Before taking over the women's program at JMU eight years ago, Brooks was a point guard under Lefty Driesell at the school in Harrisonburg, Va., and was a men's assistant for eight seasons.
Evans' parents met when both were star guards at Texas College, and her brother was an NAIA All-American at Bluefield (West Virginia) College, playing both guard spots.
Dale Evans is 8 years older and 7 inches taller, but that neither stopped his sister from following him around as a small child, or from being pushed around by him on the court.
The goal, he said, was to toughen her up, but it often didn't go over well.
"We would come home, and she would just be angry, not understanding why," Dale said, laughing at the memories. "She would go in her room and say 'He makes me sick' and close her door. I would go in my room and say 'She doesn't want to work' and close my door.
"But the older Dawn got, she started to understand."
Dawn, and her father, both credit Dale with helping make Dawn the player she is.
What no one can figure out is where she got her Pete Maravich-like range, the kind most players never get to display because they would be quickly benched by their coaches for taking a bad shot.

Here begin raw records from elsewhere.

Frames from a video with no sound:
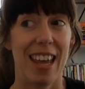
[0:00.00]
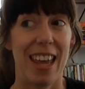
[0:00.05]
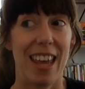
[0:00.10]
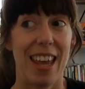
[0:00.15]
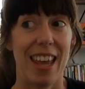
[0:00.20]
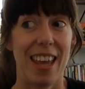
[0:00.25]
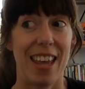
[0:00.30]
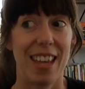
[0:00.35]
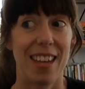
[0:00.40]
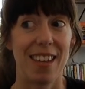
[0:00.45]

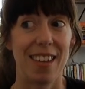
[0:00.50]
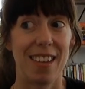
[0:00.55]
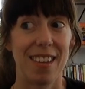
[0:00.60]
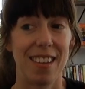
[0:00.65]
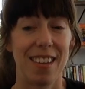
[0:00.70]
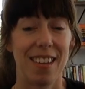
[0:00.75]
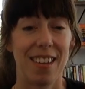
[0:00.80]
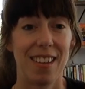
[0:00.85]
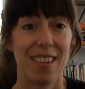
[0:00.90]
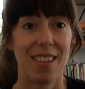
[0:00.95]
And
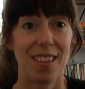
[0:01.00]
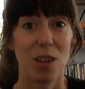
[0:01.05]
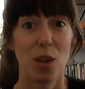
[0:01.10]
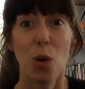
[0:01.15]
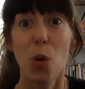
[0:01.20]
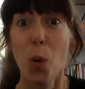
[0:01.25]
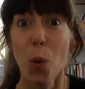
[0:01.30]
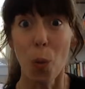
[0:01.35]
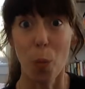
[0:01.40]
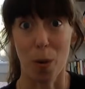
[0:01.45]
the
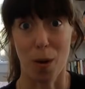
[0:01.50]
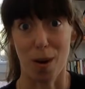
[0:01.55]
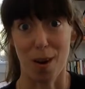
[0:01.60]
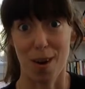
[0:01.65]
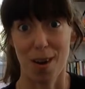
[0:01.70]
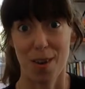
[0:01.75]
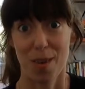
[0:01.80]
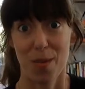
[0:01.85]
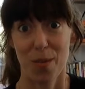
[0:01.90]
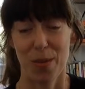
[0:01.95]
cool
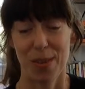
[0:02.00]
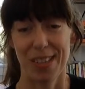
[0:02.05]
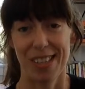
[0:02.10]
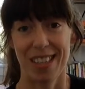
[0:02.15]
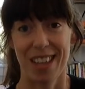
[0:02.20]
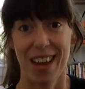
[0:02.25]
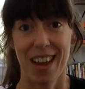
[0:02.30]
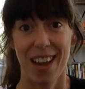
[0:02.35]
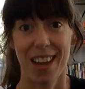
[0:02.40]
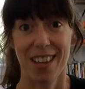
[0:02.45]
part was
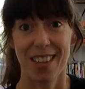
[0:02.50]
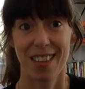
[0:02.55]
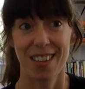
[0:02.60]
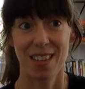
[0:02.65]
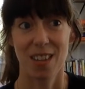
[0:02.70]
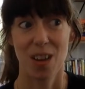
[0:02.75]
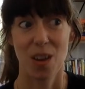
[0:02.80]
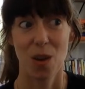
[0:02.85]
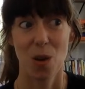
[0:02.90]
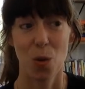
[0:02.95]

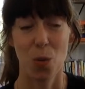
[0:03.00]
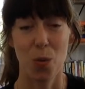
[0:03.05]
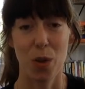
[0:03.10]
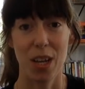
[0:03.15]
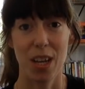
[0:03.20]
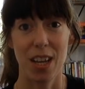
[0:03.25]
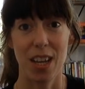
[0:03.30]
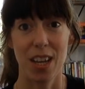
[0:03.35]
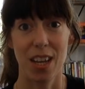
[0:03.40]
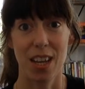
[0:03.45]
that
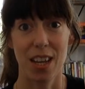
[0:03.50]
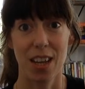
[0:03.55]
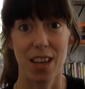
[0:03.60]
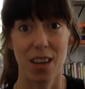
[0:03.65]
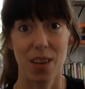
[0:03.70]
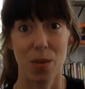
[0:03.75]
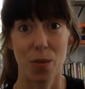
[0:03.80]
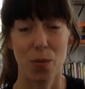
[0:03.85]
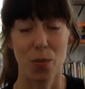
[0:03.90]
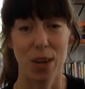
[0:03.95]
we
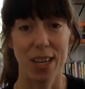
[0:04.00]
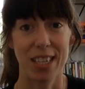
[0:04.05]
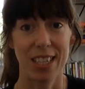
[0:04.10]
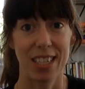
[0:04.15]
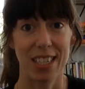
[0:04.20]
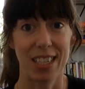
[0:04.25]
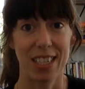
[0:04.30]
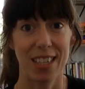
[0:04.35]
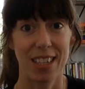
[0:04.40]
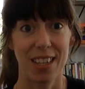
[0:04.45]

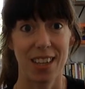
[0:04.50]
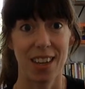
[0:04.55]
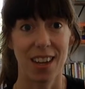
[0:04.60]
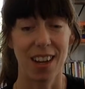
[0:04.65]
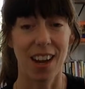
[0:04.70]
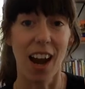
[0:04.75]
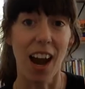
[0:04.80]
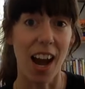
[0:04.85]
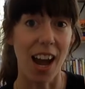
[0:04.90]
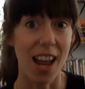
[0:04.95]
rented a
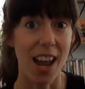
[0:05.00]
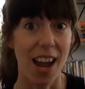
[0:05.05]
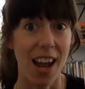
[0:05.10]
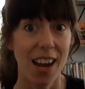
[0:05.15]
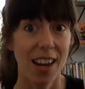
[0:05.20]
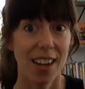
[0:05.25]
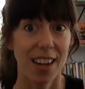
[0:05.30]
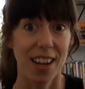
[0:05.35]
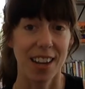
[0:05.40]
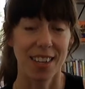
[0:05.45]

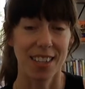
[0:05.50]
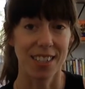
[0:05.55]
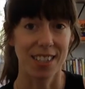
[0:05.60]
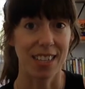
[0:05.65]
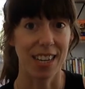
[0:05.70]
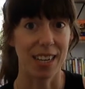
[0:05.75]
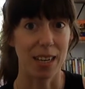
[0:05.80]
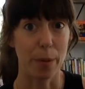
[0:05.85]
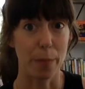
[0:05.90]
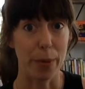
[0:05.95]
kayak and a
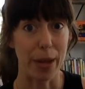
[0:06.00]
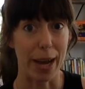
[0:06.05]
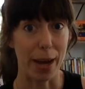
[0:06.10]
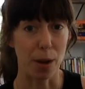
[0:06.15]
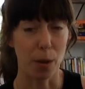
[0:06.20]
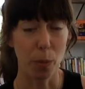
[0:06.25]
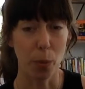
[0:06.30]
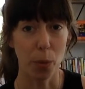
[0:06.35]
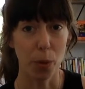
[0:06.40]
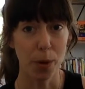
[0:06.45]
stand-up
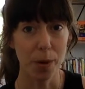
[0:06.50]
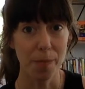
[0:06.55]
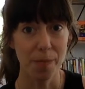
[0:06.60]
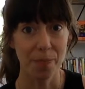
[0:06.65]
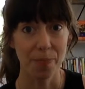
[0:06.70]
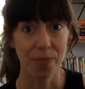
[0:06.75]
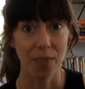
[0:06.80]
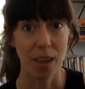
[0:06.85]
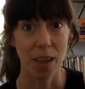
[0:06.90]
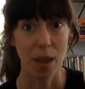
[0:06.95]
paddleboard
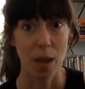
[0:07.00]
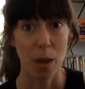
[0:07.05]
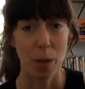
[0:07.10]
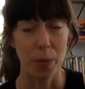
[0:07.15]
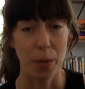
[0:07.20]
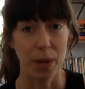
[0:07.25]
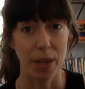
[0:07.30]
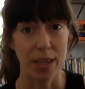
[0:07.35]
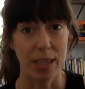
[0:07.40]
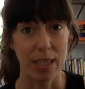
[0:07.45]

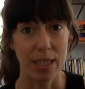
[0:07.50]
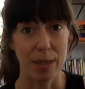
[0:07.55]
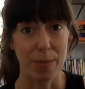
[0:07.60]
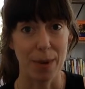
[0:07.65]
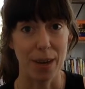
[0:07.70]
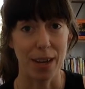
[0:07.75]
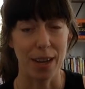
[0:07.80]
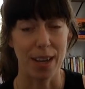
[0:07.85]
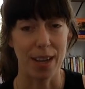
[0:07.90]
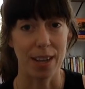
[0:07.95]
because
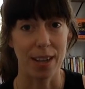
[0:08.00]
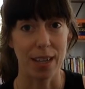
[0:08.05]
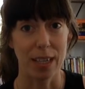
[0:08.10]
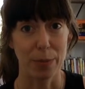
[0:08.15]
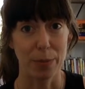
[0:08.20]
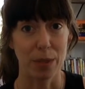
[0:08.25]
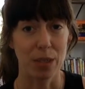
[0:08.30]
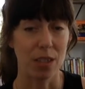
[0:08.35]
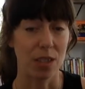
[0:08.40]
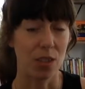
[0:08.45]
my
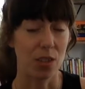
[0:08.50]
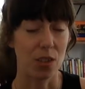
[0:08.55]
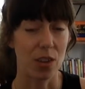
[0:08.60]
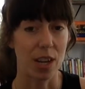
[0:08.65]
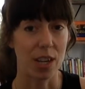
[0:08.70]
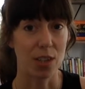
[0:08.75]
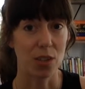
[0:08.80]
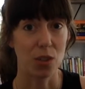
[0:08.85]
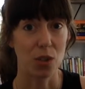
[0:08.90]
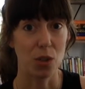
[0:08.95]
husband's sister
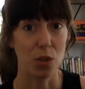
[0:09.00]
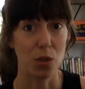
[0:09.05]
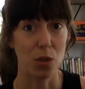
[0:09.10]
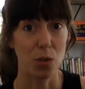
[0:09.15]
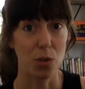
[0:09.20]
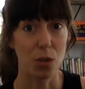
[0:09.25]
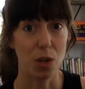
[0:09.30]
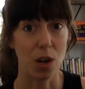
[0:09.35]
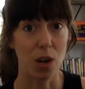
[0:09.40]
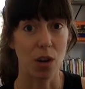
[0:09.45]
has
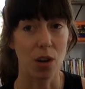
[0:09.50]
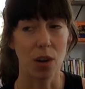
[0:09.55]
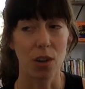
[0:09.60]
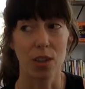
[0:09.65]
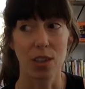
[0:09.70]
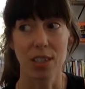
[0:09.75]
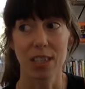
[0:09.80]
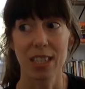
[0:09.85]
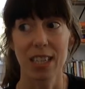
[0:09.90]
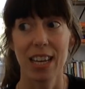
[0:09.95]
2 young
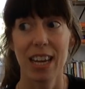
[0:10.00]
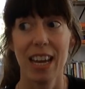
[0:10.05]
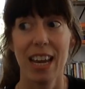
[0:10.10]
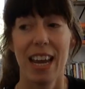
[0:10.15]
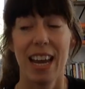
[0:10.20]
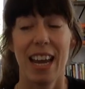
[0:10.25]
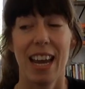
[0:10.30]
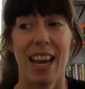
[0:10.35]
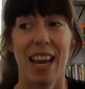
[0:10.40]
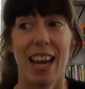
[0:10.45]
girls.
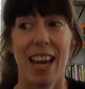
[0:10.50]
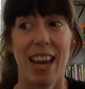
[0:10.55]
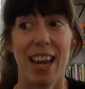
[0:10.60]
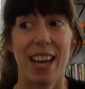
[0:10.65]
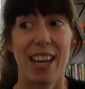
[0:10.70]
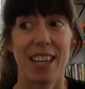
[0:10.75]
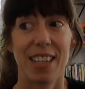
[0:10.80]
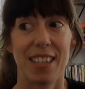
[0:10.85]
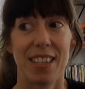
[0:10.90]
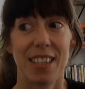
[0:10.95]

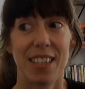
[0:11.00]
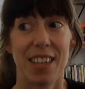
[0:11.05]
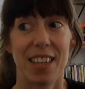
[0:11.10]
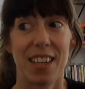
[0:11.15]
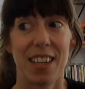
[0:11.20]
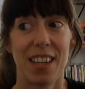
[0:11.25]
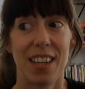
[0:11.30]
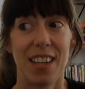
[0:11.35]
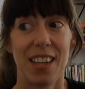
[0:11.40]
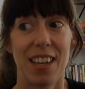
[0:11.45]
And
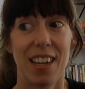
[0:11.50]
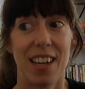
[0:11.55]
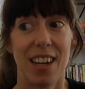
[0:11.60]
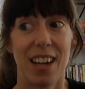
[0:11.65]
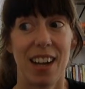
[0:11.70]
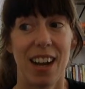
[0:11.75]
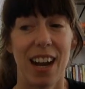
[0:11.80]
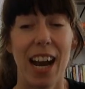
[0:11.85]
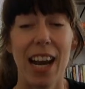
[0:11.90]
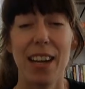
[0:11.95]

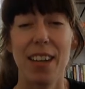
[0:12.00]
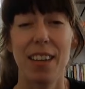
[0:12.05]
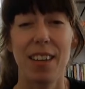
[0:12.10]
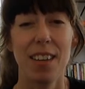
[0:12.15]
I'd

Brooks sometimes encourages her to move closer to the 3-point line before shooting, but said he has seen her make 26 footers on such a consistent basis he expects them to go in.
"All I see is that I'm open, but apparently I'm open because I'm so far behind the 3-point line," Evans said, laughing. "I talk to coach Brooks and he tells me to toe up to the line and once I start hitting those shots, then to go ahead and back up.
"When I'm hot, he doesn't stop me."
And why would he?
Not only can she get on a hot streak, she can put Brooks' mind at ease at the end of games.
"Against Georgetown, we were down 16 points and, during one of the timeouts, she looked at me and said, 'I got this, coach," Brooks said.
Evans scored 29 that game, seven in the final minute, and the Dukes rallied to win 79-76.
Now, however, she is in bigger battle.
But ask her about it, and she'll say: "I got this."